# Excerpted data:
*****

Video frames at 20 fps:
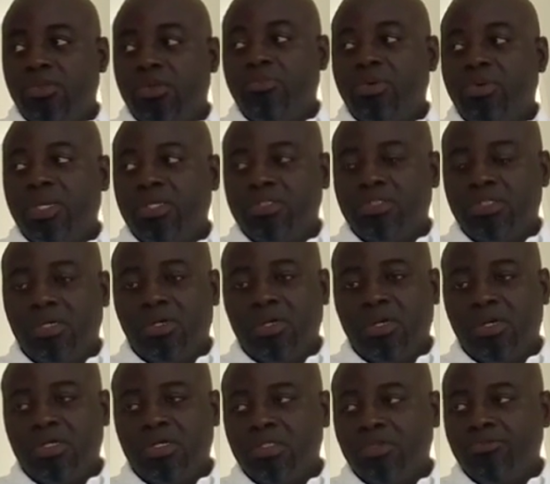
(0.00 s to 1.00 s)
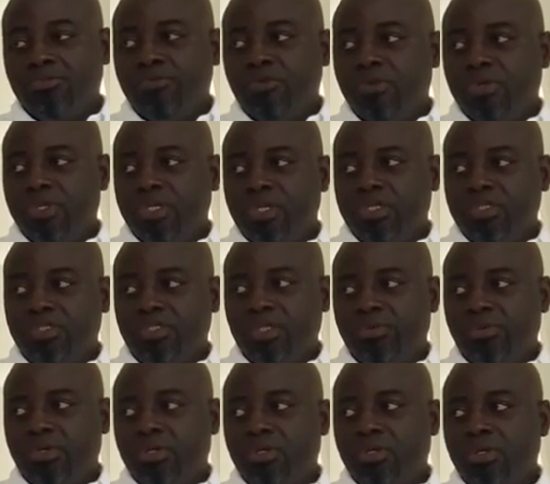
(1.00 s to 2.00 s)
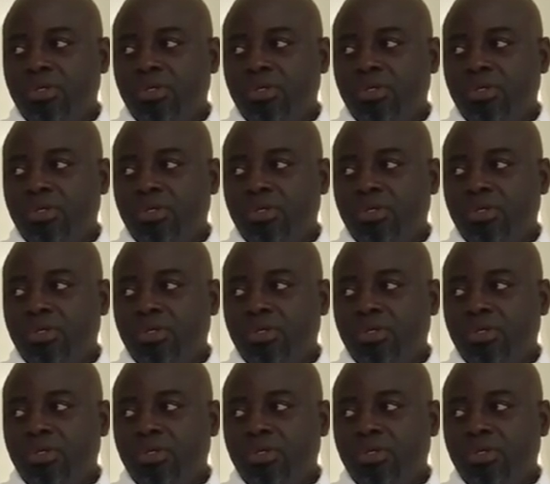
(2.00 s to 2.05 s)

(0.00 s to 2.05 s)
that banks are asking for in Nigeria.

*****

# What needs to be done:
Repeat every record precisely. Any picture among them stays out of the copy.

# Solution for this exercise:
Video frames at 20 fps:
(0.00 s to 1.00 s)
(1.00 s to 2.00 s)
(2.00 s to 2.05 s)

(0.00 s to 2.05 s)
that banks are asking for in Nigeria.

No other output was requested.